Thursday, May 24, 2012

Technology-based start-ups in the Democratic Republic of Congo


Can impact investing and social entrepreneurship turn natural resource "curses" into blessings?

The central African nation of the Democratic Republic of Congo, a nation about 2.34 million sq km in area, is arguably one of the most resource abundant in natural resources. From minerals, to potential hydro-power and even uranium Congo is a geographical hotbed of natural resource extraction. Cobalt, diamonds, gold and copper ores can all be in various regions within the DRC (the eastern border and southeastern-and western provinces). Yet, this country with a population of about 67 million, has been deemed one of the "world's worst" in just about every human development category. A decade-long civil war centered in the Eastern Congo has left more than  6 million civilians dead, mostly due to regional militias who profit from the looting of the aforementioned minerals. Despite the many complex, historical internal and external factors at the root of this dismal situation, the fact remains that the institutions in place are continued enablers to a rampant addiction of corruption and inefficiency that has effectively taken a toll on the economic state of this vast nation .

Small business appears to be the only viable current solution to this issue: building self-sufficiency from the ground up. Simply boycotting raw materials takes away from whatever small day-to-day revenue that local artisanal mining operations provides for livelihoods.  How can Congolese citizens possibly utilize the abundant resources of their environment to create communities of sustainable business and growth? Most “green” technologies (technologies used in alternative energy uses, for example) utilize some of the same minerals found in the DRC. The DRC supplies about two-thirds of the world’s cobalt. Cobalt has been outlined by the US Department of Energy as a critical metal in clean energy production. Cobalt also sustains uses in the production of glass and porcelain. Copper is also a growing essential element in HVAC systems. The mineral can be found in Congo’s Copper Belt (Between the cities of Lumbumbashi and Kolwezi in the southeast) as well as various other regions. However, considering the volatile nature of commodities pricing many investors have a habit of starting up and then fleeing projects, which creates an unsustainable business environment for both larger and smaller mining operations. Is it possible then, that local miners with access to minerals/scrap minerals that are the basic building blocks to modern technology could also actually produce products essential to it’s own countries growth? Could invested-in technology expedite the growth of regional agricultural sectors? The fact, that this is some sort of novel idea is a testament to the perceived logistical supply chain challenges of producing goods and exporting goods within the African continent.

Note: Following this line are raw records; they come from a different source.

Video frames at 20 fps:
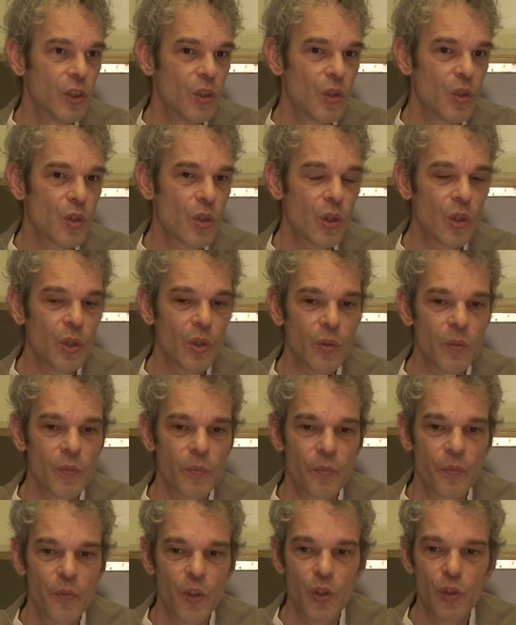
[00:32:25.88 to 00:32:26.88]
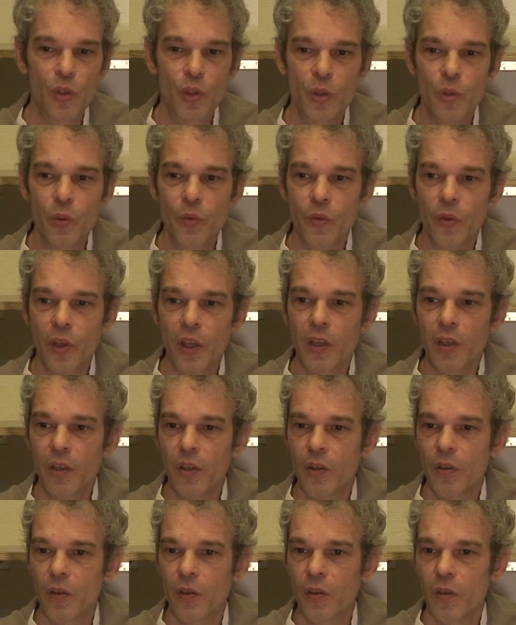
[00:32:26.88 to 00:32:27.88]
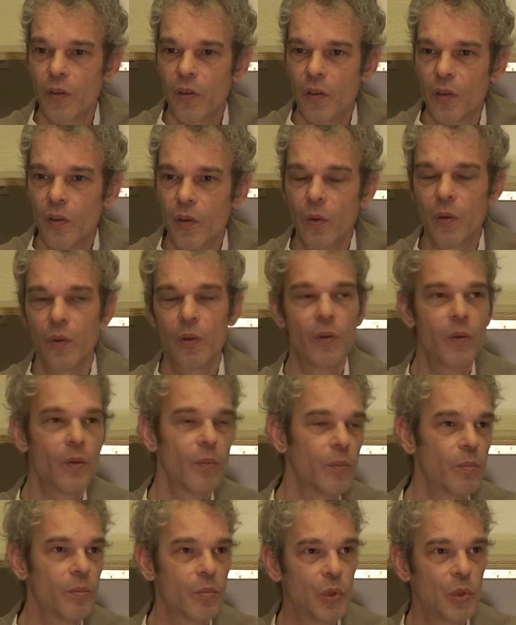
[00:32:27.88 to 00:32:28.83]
So don't think, oh,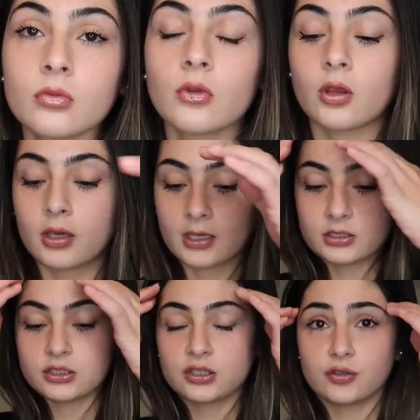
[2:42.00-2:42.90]

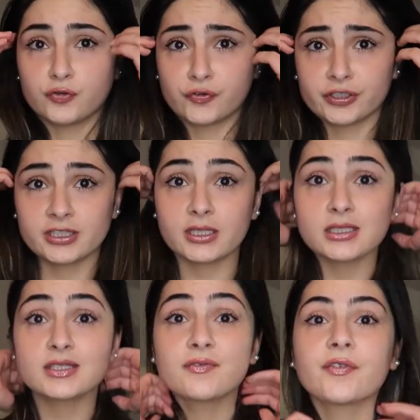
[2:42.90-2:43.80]
Okay, so first
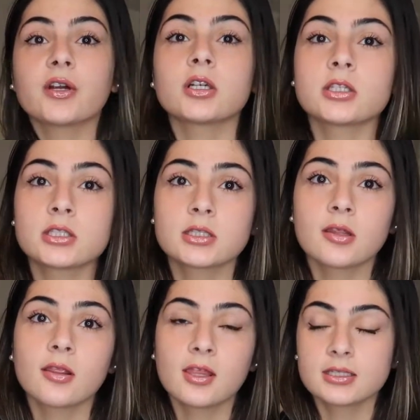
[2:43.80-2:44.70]
things first,
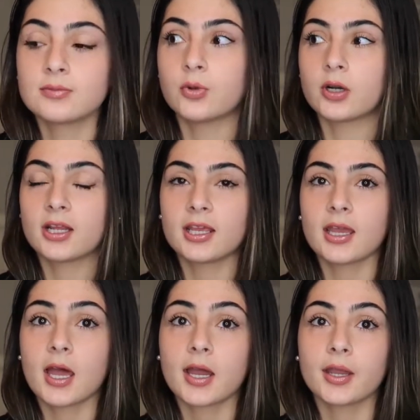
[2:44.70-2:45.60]
this morning
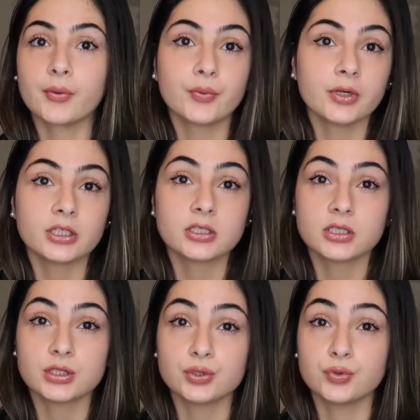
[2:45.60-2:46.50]
I went
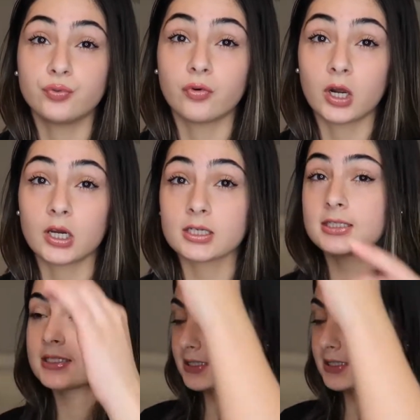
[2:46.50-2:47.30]
to Ross,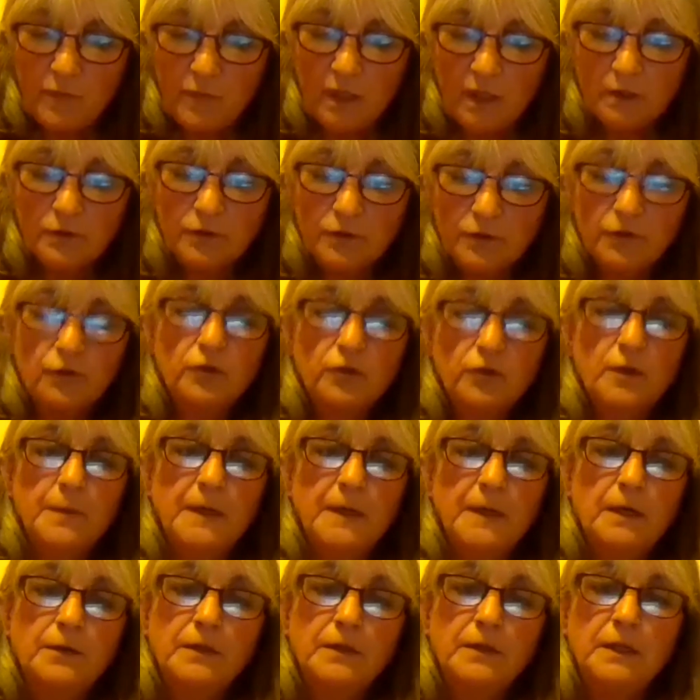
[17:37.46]
to talk
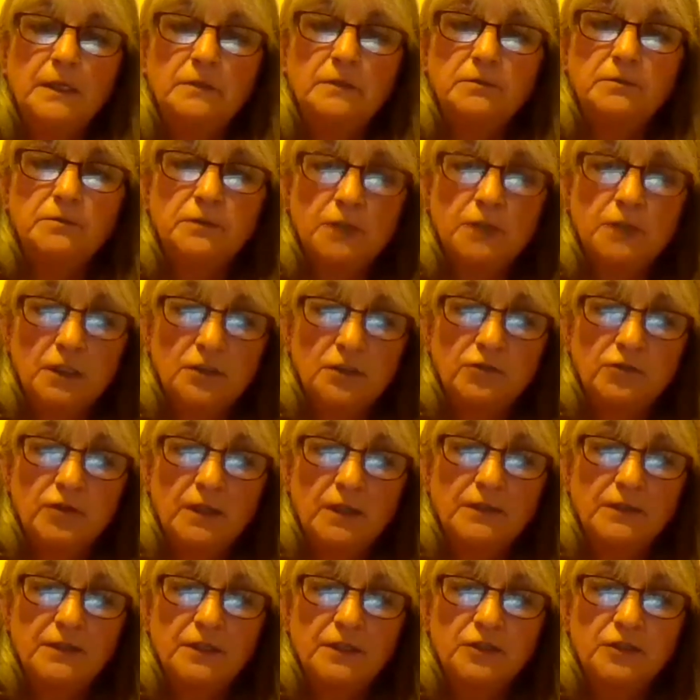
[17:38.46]
about the just
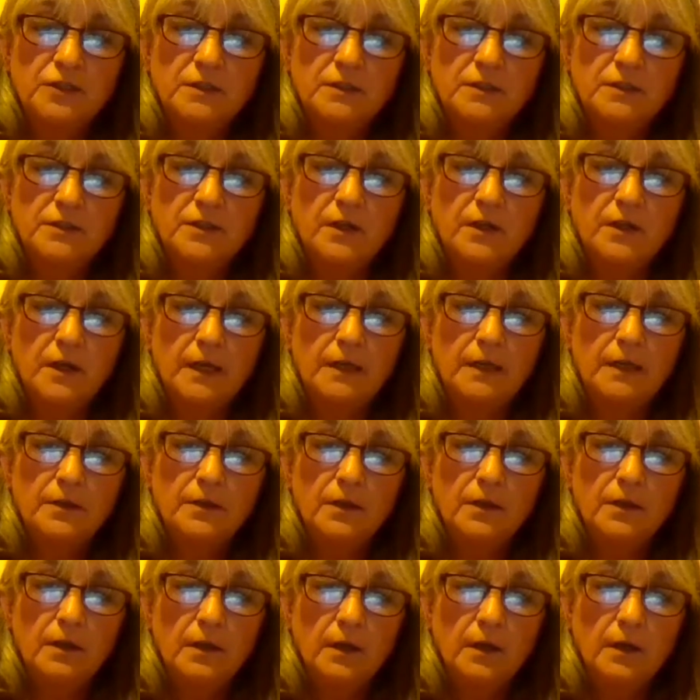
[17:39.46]
transition side,
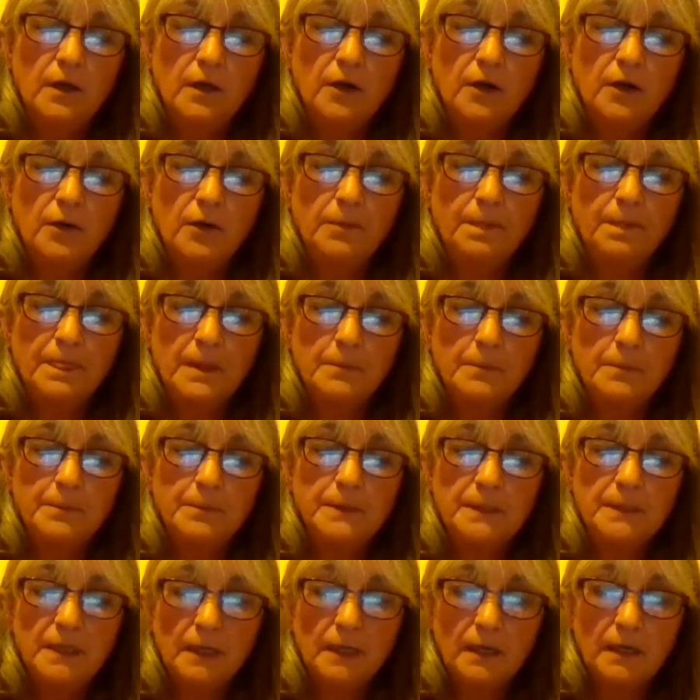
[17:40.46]

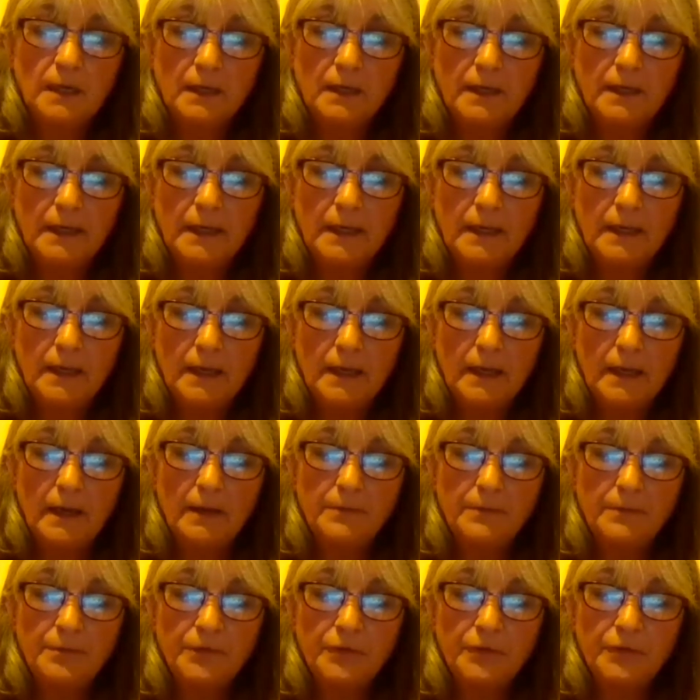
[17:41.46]
particularly,
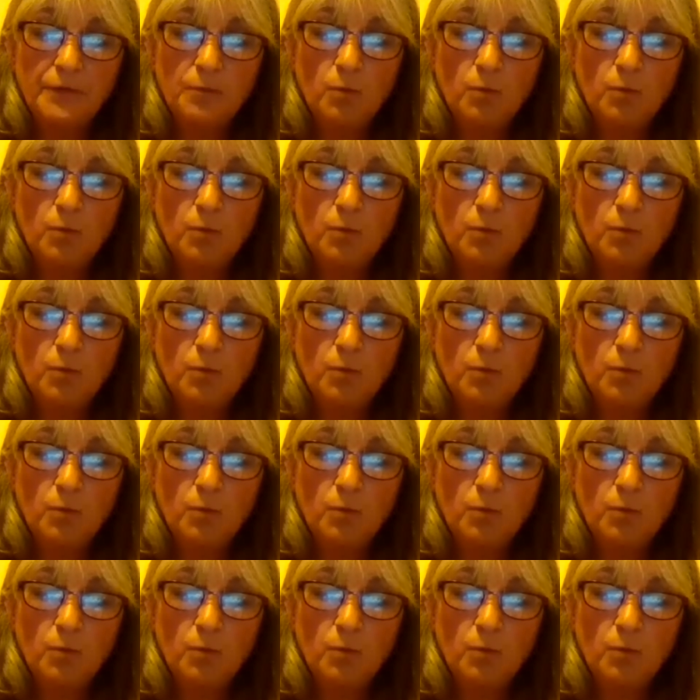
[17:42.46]
and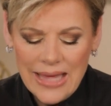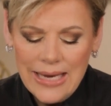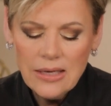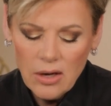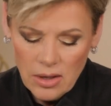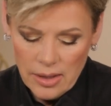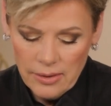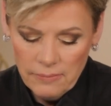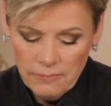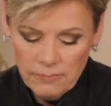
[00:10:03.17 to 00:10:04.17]
think
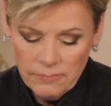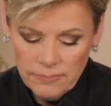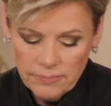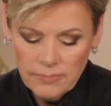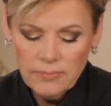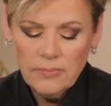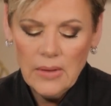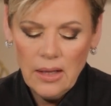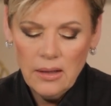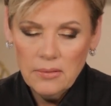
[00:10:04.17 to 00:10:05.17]
on.
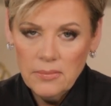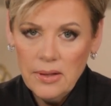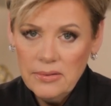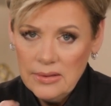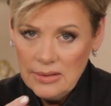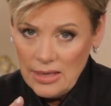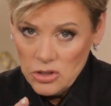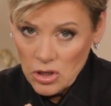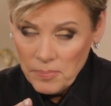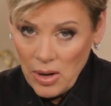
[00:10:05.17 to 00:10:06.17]
Yes.
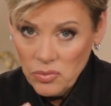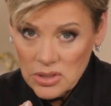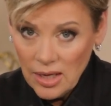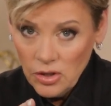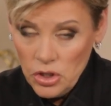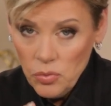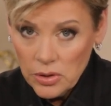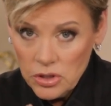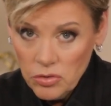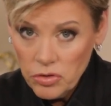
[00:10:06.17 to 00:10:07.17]
He's talking about telling you
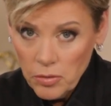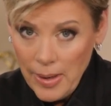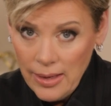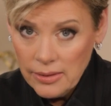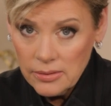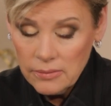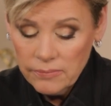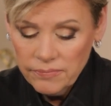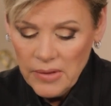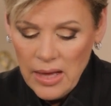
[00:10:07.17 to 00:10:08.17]
what to do with your mm-hmm. mind.
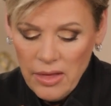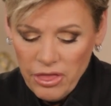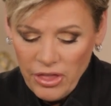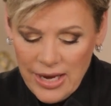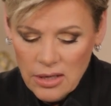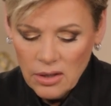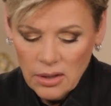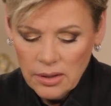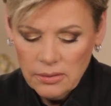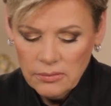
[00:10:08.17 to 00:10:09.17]
Mm-hmm. Think
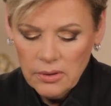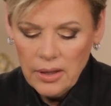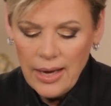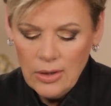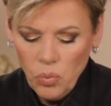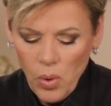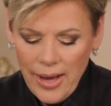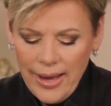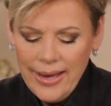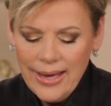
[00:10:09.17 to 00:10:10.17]
on and
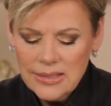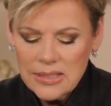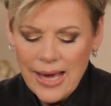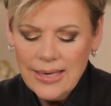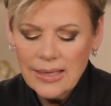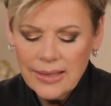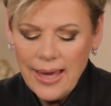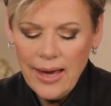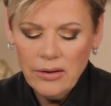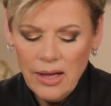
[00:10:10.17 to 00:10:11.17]
weigh and take
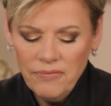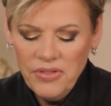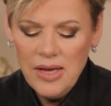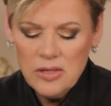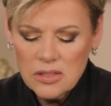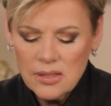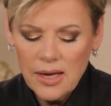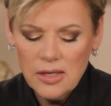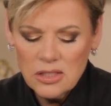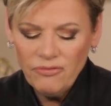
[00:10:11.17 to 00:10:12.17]
account of these
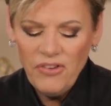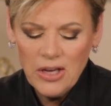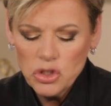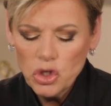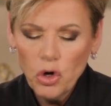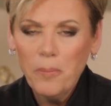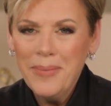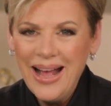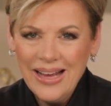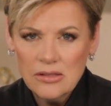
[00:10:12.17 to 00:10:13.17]
things. Fix your
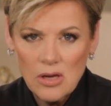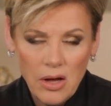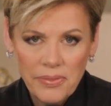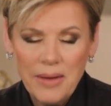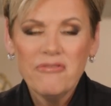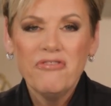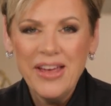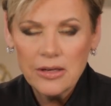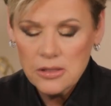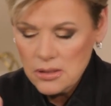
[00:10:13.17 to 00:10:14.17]
minds on them.
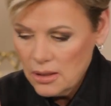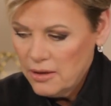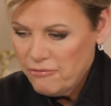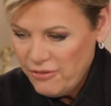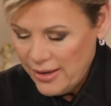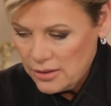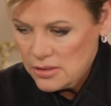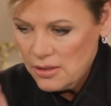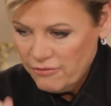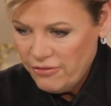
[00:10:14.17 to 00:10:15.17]
Fix, fix,
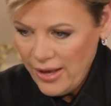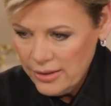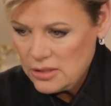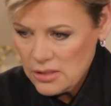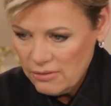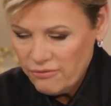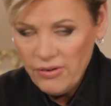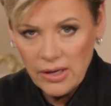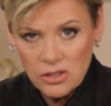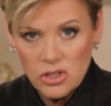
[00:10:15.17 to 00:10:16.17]
fix, fix,
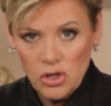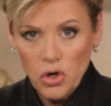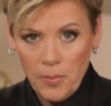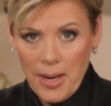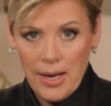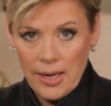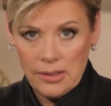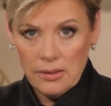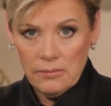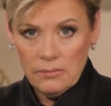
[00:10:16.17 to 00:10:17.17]
fix your
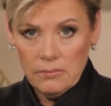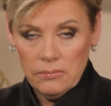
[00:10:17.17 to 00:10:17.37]
mind yes.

Research and development is the fundamental basis for innovation. However, research and development cannot be sustained without investment. Particularly in the Democratic Republic of Congo, where for example, the abundance of copper can serve as a base for copper wiring distribution. The opportunity for research is there. Just as a food for thought example, impact invested research on the sustainable uses of such materials as copper for the purpose of agriculture--vertical farms/greenhouses---can

Copper-based rainwater capture system in South Africa
(source: David Bello)
eventually stimulate local economies in the DRC to actually manufacture viable local products from raw materials. While general infrastructure poses a challenge to engaging technological research on the continent, it is not far-fetched. Many Africans, despite any hindrance in living conditions have been exposed to widespread telecommunications outlets. A total of about sixty-five percent of people in Sub-Saharan Africa have access to mobile phones, most with Internet access. This solid telecommunications base can lead to even more technology-based business start-ups and research projects. Moreover, “modern” forms of currencies such as Bit.coin and the “M-Banking” financial organizations have penetrated African markets since the early 2000s. M-PESA based in Kenya, a service originally set-up for microfinance borrowers, has gathered a total of 14 million subscribers engaged in daily monetary transactions from mobile to person. This too, has the ability to hone socially impactful investments in the direction of innovative research organizations and entrepreneurs based in the continent. Local/regional community organizing can strengthen entrepreneurial efforts by involving the surrounding community in fundraising efforts.




This 2011 Google ad---in all of its' marketing glory---shown above is a shining example of what happens when mobile knowledge stimulates budding entrepreneurs, regardless of circumstance.


Did I mention that copper is very recyclable? Sounds like donating pennies could be a great start for a bunch of entrepreneurship projects in Africa! Too much? Well, anyway!